Open Discussion → Multiple tag classification

Multiple tag classification

Hi all,

I wonder how hard would be to extend POPFile to support multi-tagging, I mean the possibility to assign multiple tags to each processed messsage.

This could be used as a classification engine for text message (i.e. it could be used also in batch mode using the XMLRPC interface if I understood it correctly).

For example I may want to classify a text according to topic, language, length, priority.

Would be this possible and how hard would be to change POPFile to support that?

Regards.

  • Message #1243

    I had a look at the code and at the DB structure, the thing seems quite feasible.

    For example this could be done adding a "categories" table to the DB, adding a reference to it in the buckets and magnets tables, and iterating the classification performed by the Bayes classifier for each category.

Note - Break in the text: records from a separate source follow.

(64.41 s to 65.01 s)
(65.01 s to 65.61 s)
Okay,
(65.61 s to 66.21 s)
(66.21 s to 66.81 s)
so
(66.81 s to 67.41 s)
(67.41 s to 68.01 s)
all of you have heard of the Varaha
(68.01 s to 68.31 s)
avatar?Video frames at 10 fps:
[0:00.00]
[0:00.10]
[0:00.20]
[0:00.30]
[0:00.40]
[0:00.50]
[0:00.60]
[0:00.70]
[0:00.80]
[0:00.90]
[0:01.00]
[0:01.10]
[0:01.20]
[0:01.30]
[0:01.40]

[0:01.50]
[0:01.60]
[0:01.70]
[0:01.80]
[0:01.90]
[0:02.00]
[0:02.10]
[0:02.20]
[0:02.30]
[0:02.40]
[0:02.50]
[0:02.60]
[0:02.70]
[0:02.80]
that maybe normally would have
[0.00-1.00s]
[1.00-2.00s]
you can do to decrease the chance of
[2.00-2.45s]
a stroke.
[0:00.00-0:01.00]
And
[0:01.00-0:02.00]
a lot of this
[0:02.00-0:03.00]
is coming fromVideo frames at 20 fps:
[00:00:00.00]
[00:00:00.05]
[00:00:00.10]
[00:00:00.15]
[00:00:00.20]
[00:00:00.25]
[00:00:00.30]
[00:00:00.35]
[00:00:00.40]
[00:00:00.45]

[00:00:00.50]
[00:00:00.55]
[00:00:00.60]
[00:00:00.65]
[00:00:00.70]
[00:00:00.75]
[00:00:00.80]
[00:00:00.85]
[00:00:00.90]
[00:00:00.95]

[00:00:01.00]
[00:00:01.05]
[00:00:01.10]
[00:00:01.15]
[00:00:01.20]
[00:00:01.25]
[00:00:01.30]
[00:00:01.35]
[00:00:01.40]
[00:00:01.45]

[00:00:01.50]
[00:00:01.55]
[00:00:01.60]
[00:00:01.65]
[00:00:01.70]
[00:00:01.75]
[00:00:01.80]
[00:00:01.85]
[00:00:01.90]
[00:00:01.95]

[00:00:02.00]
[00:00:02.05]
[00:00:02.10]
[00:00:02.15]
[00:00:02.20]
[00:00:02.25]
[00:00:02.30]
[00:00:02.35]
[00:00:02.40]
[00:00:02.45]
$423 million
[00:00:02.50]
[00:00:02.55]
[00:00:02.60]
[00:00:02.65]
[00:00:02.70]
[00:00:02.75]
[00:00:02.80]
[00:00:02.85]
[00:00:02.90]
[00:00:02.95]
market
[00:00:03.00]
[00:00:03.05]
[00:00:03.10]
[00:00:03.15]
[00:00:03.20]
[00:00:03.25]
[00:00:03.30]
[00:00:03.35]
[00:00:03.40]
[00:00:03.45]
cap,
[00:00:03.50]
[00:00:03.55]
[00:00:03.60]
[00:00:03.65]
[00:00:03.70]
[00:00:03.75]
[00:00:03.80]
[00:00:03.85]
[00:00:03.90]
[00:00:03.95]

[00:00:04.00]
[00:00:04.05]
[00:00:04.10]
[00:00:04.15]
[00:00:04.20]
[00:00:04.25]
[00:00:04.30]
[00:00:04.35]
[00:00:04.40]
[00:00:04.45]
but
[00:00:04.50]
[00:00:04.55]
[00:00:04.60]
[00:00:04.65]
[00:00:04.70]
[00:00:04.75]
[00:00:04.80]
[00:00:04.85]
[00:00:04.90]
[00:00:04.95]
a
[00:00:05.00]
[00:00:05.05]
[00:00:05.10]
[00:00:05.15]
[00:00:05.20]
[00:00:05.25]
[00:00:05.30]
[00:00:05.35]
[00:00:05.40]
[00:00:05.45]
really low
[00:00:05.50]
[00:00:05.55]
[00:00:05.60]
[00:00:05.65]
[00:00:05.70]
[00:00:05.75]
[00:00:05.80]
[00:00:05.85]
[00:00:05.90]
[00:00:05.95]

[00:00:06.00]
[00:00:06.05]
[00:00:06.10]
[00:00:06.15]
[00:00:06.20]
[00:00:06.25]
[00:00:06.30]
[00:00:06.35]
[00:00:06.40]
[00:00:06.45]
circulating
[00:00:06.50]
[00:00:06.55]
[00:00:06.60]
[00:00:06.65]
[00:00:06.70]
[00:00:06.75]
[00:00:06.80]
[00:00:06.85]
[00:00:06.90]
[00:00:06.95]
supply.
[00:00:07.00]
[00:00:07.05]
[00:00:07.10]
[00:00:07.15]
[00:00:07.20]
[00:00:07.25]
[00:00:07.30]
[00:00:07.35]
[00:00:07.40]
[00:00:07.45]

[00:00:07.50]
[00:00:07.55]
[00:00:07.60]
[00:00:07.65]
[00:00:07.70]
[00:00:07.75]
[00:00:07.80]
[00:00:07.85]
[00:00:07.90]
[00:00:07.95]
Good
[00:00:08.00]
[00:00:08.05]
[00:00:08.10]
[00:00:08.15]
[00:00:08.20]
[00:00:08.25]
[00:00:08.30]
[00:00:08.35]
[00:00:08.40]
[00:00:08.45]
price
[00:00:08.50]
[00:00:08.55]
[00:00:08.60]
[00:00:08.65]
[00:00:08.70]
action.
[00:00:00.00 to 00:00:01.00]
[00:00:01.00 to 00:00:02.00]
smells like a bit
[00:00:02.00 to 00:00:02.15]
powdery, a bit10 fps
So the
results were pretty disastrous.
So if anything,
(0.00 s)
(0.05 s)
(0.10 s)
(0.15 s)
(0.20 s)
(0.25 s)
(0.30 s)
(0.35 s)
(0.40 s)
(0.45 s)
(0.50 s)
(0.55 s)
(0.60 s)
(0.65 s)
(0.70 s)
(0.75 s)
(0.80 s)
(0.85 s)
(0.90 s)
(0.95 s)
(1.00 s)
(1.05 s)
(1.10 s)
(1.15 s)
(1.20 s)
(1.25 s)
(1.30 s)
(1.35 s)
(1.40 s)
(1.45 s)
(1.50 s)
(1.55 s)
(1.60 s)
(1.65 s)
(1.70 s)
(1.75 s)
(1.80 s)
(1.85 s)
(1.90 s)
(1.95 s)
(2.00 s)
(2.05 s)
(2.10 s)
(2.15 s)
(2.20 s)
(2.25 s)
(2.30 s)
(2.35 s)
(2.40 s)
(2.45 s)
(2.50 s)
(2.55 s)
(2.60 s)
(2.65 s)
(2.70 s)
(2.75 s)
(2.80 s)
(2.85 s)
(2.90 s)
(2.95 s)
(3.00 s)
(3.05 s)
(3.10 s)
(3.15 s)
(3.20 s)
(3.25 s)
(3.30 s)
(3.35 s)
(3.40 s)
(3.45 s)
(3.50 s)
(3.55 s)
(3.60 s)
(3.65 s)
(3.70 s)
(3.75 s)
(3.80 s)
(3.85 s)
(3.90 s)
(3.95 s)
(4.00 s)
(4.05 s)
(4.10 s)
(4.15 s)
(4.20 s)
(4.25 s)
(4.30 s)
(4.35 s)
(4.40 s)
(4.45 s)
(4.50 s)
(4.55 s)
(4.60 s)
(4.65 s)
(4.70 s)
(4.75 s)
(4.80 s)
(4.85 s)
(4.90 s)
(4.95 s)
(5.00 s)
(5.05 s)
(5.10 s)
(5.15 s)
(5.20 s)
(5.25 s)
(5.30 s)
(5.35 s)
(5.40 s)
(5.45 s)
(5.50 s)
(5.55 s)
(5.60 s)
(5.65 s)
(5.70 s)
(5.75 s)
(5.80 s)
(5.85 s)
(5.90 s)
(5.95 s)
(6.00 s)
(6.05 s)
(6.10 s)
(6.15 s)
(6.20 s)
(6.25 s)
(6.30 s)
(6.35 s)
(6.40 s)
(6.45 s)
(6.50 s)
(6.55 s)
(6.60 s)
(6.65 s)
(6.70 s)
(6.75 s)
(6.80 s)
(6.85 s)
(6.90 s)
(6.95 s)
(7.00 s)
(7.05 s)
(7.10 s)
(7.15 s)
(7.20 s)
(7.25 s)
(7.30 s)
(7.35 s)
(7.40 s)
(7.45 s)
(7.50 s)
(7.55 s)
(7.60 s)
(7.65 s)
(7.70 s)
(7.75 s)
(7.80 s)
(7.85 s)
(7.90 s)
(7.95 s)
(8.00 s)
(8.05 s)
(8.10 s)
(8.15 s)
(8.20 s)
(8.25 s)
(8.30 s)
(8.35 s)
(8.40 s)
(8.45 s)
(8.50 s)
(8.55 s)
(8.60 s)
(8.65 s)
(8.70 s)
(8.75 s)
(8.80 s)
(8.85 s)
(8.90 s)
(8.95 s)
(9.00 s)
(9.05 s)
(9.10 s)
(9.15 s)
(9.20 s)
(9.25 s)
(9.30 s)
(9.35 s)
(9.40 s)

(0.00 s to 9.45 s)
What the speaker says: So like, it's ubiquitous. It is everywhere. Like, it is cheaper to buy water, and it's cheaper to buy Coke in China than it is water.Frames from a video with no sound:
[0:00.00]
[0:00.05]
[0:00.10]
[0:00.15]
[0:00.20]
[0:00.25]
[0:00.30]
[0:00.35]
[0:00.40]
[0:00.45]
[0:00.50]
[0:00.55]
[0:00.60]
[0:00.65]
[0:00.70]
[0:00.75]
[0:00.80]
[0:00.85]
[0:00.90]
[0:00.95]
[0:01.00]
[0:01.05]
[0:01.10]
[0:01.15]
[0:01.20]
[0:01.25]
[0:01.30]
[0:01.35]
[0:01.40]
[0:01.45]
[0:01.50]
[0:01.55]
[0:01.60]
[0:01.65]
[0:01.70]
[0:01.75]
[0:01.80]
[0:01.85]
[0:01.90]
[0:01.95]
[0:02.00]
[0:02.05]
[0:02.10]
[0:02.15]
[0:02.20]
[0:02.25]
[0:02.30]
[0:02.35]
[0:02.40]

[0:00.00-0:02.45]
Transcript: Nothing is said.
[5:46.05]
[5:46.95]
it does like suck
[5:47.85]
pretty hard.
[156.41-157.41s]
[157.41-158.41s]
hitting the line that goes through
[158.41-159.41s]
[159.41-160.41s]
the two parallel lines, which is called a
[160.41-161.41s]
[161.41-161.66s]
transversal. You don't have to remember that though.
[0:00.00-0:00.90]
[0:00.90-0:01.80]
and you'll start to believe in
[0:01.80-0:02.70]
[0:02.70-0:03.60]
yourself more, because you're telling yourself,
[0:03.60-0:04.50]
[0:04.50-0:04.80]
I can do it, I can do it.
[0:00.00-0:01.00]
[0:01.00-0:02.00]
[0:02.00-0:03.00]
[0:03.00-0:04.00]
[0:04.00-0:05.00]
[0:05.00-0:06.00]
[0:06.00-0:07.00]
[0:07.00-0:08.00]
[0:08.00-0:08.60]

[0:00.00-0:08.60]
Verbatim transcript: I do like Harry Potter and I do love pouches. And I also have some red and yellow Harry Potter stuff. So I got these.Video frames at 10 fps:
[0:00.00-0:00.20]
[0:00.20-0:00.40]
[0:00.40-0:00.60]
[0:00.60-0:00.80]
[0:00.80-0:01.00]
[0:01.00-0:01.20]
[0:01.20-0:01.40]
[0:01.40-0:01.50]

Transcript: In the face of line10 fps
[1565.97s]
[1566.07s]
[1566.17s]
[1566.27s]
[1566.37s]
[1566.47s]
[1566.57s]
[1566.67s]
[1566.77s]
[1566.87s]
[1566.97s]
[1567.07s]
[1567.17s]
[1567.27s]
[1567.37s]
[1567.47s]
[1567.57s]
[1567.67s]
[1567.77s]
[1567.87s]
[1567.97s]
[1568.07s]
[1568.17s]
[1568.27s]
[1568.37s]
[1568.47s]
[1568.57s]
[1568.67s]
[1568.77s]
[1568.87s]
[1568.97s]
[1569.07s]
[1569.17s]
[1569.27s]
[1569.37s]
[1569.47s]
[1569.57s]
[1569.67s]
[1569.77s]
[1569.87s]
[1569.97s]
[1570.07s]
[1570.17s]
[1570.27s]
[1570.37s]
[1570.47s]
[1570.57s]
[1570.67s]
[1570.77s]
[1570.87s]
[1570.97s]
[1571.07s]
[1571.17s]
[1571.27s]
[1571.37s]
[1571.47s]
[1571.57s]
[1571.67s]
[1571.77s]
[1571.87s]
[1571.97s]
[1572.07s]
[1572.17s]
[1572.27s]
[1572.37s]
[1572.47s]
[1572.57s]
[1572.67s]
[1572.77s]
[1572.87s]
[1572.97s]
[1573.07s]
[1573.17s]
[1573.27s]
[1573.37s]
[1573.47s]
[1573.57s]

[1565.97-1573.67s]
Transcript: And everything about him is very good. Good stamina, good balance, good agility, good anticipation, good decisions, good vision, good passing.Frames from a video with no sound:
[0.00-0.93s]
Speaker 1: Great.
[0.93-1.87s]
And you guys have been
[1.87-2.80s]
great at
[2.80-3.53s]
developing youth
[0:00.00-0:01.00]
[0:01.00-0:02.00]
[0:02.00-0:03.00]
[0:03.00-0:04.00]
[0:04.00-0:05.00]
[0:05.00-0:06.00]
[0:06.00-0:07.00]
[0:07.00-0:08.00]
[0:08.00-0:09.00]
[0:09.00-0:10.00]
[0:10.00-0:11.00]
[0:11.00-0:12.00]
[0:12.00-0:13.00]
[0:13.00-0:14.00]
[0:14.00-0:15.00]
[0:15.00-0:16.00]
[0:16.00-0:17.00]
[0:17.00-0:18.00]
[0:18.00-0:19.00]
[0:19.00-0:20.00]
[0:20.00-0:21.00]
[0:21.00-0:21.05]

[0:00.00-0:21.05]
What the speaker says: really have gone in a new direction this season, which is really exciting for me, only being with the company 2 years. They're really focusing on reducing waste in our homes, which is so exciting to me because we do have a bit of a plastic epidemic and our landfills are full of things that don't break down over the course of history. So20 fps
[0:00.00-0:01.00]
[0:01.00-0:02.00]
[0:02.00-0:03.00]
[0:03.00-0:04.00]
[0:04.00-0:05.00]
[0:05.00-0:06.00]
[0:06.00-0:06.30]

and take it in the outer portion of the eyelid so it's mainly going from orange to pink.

    Maybe the same approach may be achieved creating a chain of popfile instances, each one with a different DB and configuration, but this looks quite overkill and brittle.

    What do you guys think of this?

    Greetings.

    • Message #1244

      This idea pops up every once in a while. The problem currently is that no one has of yet bothered to actually try it.

      Of course, to really try it and see how it works, you'd not only need the required time, but also the required data/emails that can be broken down in categories. The chained-POPFile-instances approach you describe would be ideal for such preliminary tests because you wouldn't have to change a single line of code.